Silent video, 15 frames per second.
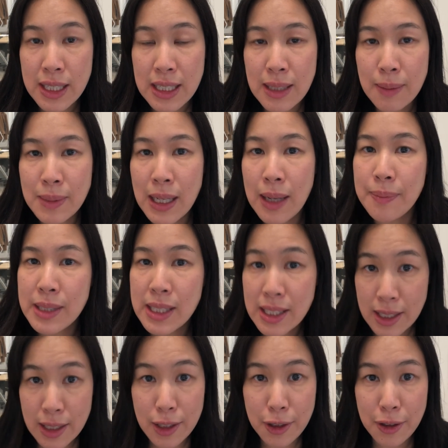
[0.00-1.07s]
Sometimes the
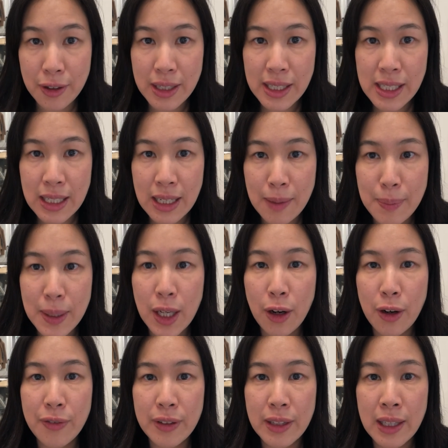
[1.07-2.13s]
security can be
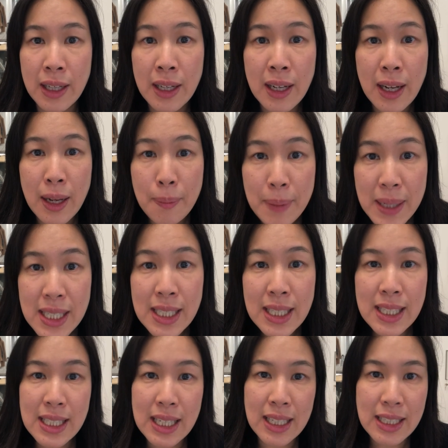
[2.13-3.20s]
over the business
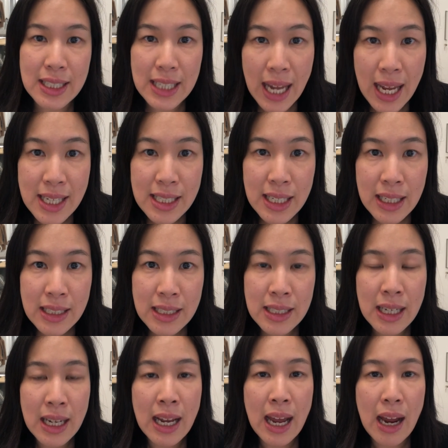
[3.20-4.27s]
and its assets,
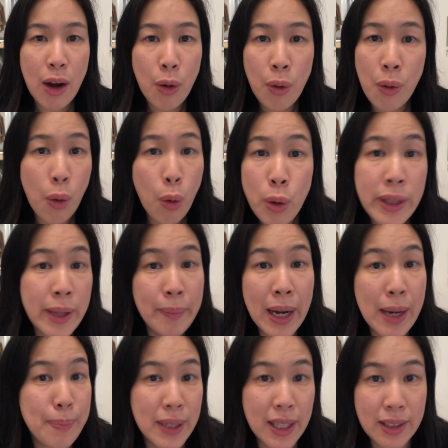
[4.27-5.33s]
or there might
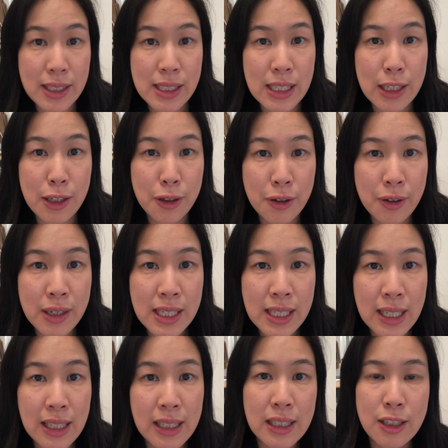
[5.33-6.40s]
be other
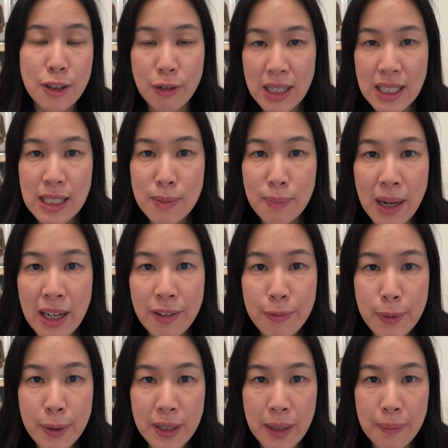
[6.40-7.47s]
security. The directors might have
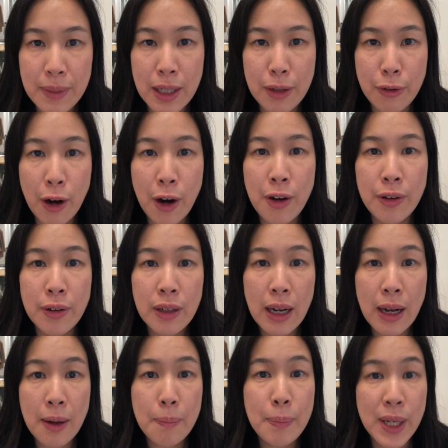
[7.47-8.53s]
put up their own
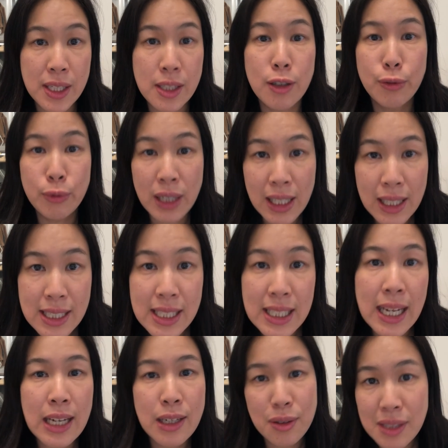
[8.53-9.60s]
personal real
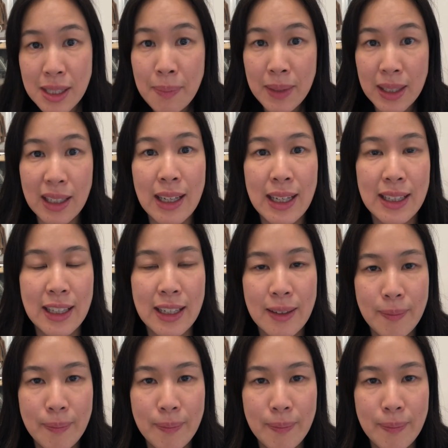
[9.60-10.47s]
estate or something like that.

* Activity: Send back the entries above exactly. Skip the images.

* Output for this exercise:
Silent video, 15 frames per second.
[0.00-1.07s]
Sometimes the
[1.07-2.13s]
security can be
[2.13-3.20s]
over the business
[3.20-4.27s]
and its assets,
[4.27-5.33s]
or there might
[5.33-6.40s]
be other
[6.40-7.47s]
security. The directors might have
[7.47-8.53s]
put up their own
[8.53-9.60s]
personal real
[9.60-10.47s]
estate or something like that.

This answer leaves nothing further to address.